[About this exercise]
Copy the following listing word for word.

────────────────

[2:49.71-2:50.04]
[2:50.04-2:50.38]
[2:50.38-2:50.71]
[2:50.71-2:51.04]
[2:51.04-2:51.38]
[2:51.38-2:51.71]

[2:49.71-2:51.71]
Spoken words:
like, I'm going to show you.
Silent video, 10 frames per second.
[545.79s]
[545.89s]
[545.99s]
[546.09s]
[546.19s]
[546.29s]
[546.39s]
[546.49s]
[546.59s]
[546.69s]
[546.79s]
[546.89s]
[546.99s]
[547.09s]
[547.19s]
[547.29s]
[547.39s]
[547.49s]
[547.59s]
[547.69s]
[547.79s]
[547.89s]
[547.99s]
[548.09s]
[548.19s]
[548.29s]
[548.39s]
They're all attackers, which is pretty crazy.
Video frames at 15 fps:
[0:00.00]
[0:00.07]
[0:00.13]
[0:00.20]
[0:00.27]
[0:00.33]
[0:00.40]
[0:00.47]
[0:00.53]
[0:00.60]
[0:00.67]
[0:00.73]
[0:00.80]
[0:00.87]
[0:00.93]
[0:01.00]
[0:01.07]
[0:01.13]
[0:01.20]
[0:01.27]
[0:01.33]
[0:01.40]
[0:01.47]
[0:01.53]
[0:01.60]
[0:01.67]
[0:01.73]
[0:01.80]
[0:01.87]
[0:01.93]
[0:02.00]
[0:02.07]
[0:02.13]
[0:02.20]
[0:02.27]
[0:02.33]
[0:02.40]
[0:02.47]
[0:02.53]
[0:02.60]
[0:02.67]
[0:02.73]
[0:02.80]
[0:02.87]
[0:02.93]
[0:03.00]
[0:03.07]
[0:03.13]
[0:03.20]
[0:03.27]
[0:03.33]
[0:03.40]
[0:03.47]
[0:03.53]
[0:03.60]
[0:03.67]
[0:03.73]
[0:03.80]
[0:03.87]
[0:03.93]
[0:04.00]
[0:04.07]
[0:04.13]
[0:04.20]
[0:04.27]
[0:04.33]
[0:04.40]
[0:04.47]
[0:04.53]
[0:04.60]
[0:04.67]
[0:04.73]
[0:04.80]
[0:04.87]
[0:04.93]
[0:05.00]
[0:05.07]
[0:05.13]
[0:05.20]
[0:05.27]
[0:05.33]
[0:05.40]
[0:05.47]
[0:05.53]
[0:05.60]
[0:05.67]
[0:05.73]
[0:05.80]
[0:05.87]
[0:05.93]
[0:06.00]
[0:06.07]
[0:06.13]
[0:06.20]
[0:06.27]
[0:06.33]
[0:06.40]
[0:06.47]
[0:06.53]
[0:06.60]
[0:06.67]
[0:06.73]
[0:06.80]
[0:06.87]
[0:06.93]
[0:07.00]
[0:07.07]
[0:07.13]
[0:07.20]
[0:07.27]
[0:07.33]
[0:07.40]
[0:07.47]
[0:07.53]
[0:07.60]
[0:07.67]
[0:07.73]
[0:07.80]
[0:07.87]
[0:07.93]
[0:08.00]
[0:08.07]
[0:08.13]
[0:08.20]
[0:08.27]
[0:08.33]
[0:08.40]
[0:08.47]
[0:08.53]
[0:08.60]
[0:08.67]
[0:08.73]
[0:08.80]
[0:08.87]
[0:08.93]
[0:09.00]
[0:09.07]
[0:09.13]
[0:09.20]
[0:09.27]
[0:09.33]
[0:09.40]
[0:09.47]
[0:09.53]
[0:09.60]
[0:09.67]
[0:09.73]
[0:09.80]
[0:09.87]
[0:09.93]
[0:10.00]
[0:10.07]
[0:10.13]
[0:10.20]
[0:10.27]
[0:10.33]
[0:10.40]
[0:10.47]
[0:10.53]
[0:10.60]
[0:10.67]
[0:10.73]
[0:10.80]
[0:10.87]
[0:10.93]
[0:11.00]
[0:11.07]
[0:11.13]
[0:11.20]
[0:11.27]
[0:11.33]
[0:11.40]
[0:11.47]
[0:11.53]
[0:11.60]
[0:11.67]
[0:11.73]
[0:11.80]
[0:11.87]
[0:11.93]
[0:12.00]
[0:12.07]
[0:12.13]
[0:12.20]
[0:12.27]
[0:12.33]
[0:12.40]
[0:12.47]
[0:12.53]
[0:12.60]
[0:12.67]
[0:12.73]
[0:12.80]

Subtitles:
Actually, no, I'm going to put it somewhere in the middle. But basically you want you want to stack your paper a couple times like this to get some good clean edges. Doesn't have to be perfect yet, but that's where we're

────────────────

[Response to this exercise]
[2:49.71-2:50.04]
[2:50.04-2:50.38]
[2:50.38-2:50.71]
[2:50.71-2:51.04]
[2:51.04-2:51.38]
[2:51.38-2:51.71]

[2:49.71-2:51.71]
Spoken words:
like, I'm going to show you.
Silent video, 10 frames per second.
[545.79s]
[545.89s]
[545.99s]
[546.09s]
[546.19s]
[546.29s]
[546.39s]
[546.49s]
[546.59s]
[546.69s]
[546.79s]
[546.89s]
[546.99s]
[547.09s]
[547.19s]
[547.29s]
[547.39s]
[547.49s]
[547.59s]
[547.69s]
[547.79s]
[547.89s]
[547.99s]
[548.09s]
[548.19s]
[548.29s]
[548.39s]
They're all attackers, which is pretty crazy.
Video frames at 15 fps:
[0:00.00]
[0:00.07]
[0:00.13]
[0:00.20]
[0:00.27]
[0:00.33]
[0:00.40]
[0:00.47]
[0:00.53]
[0:00.60]
[0:00.67]
[0:00.73]
[0:00.80]
[0:00.87]
[0:00.93]
[0:01.00]
[0:01.07]
[0:01.13]
[0:01.20]
[0:01.27]
[0:01.33]
[0:01.40]
[0:01.47]
[0:01.53]
[0:01.60]
[0:01.67]
[0:01.73]
[0:01.80]
[0:01.87]
[0:01.93]
[0:02.00]
[0:02.07]
[0:02.13]
[0:02.20]
[0:02.27]
[0:02.33]
[0:02.40]
[0:02.47]
[0:02.53]
[0:02.60]
[0:02.67]
[0:02.73]
[0:02.80]
[0:02.87]
[0:02.93]
[0:03.00]
[0:03.07]
[0:03.13]
[0:03.20]
[0:03.27]
[0:03.33]
[0:03.40]
[0:03.47]
[0:03.53]
[0:03.60]
[0:03.67]
[0:03.73]
[0:03.80]
[0:03.87]
[0:03.93]
[0:04.00]
[0:04.07]
[0:04.13]
[0:04.20]
[0:04.27]
[0:04.33]
[0:04.40]
[0:04.47]
[0:04.53]
[0:04.60]
[0:04.67]
[0:04.73]
[0:04.80]
[0:04.87]
[0:04.93]
[0:05.00]
[0:05.07]
[0:05.13]
[0:05.20]
[0:05.27]
[0:05.33]
[0:05.40]
[0:05.47]
[0:05.53]
[0:05.60]
[0:05.67]
[0:05.73]
[0:05.80]
[0:05.87]
[0:05.93]
[0:06.00]
[0:06.07]
[0:06.13]
[0:06.20]
[0:06.27]
[0:06.33]
[0:06.40]
[0:06.47]
[0:06.53]
[0:06.60]
[0:06.67]
[0:06.73]
[0:06.80]
[0:06.87]
[0:06.93]
[0:07.00]
[0:07.07]
[0:07.13]
[0:07.20]
[0:07.27]
[0:07.33]
[0:07.40]
[0:07.47]
[0:07.53]
[0:07.60]
[0:07.67]
[0:07.73]
[0:07.80]
[0:07.87]
[0:07.93]
[0:08.00]
[0:08.07]
[0:08.13]
[0:08.20]
[0:08.27]
[0:08.33]
[0:08.40]
[0:08.47]
[0:08.53]
[0:08.60]
[0:08.67]
[0:08.73]
[0:08.80]
[0:08.87]
[0:08.93]
[0:09.00]
[0:09.07]
[0:09.13]
[0:09.20]
[0:09.27]
[0:09.33]
[0:09.40]
[0:09.47]
[0:09.53]
[0:09.60]
[0:09.67]
[0:09.73]
[0:09.80]
[0:09.87]
[0:09.93]
[0:10.00]
[0:10.07]
[0:10.13]
[0:10.20]
[0:10.27]
[0:10.33]
[0:10.40]
[0:10.47]
[0:10.53]
[0:10.60]
[0:10.67]
[0:10.73]
[0:10.80]
[0:10.87]
[0:10.93]
[0:11.00]
[0:11.07]
[0:11.13]
[0:11.20]
[0:11.27]
[0:11.33]
[0:11.40]
[0:11.47]
[0:11.53]
[0:11.60]
[0:11.67]
[0:11.73]
[0:11.80]
[0:11.87]
[0:11.93]
[0:12.00]
[0:12.07]
[0:12.13]
[0:12.20]
[0:12.27]
[0:12.33]
[0:12.40]
[0:12.47]
[0:12.53]
[0:12.60]
[0:12.67]
[0:12.73]
[0:12.80]

Subtitles:
Actually, no, I'm going to put it somewhere in the middle. But basically you want you want to stack your paper a couple times like this to get some good clean edges. Doesn't have to be perfect yet, but that's where we're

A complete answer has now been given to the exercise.